Dilin anlatma gücünü arttırmaya çalışanlar, yeni sözcükler, yeni terimler, belirlenen kavramlarla düşünce hayatımızda olumlu etkiler yaratacak kadar ileri gidenler... Sonra onların arasında, yeni sözcükleri, yeni terimleri kapalılık, anlamsızlık, karışıklık yaratmak için kullananlar...
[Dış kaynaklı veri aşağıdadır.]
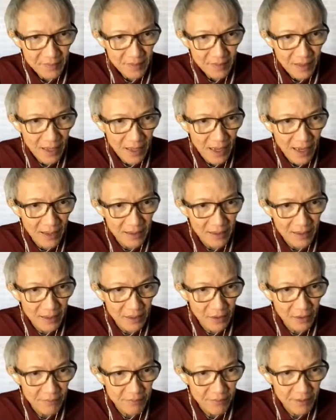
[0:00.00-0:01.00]
And
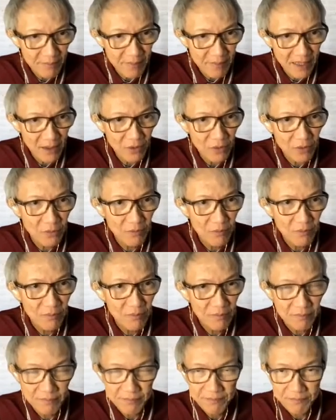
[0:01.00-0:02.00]
the main loop,
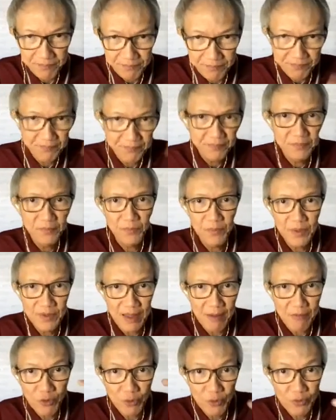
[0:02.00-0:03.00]
which
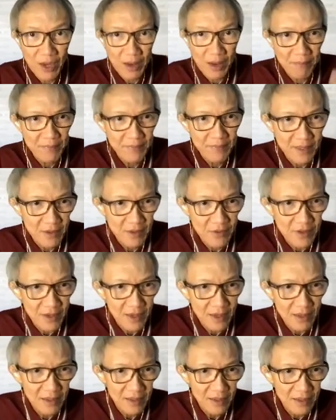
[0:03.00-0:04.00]
have 2 jump, is
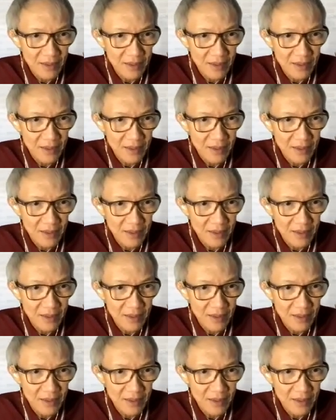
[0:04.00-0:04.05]
here.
Edebiyat, sanat, düşünce alanlarının her zaman şarlatanları olmuştur; ama bu şarlatanların gerçek edebiyatçılara, sanatçılara, düşünce adamlarına hiçbir zaman günümüzdeki kadar zarar verebildiklerini sanmıyorum.
Amaçları bulandırmaları bir yana, bu gibi kimselerin yeni yetişenler üzerinde kötü etkileri de oluyor. Güvendiğim sanatçıları (daha çok da kapalı şiir yolundakileri) açık, aydınlık, anlaşılır eleştiri yazıları yazmıya çağırmam bu yüzden. Bir de dilcilerin yeni terimleri kullanmada çok ustaca davranmaları, anlamsızlığa yönelen yolları kesmeleri gerekiyor. Yoksa kapalı eleştiri modası alıp yürürse, ondaki şarlatanlıklar yüzdesi şiirdekiyle ölçüştürülemeyecek kadar yüksek olacaktır.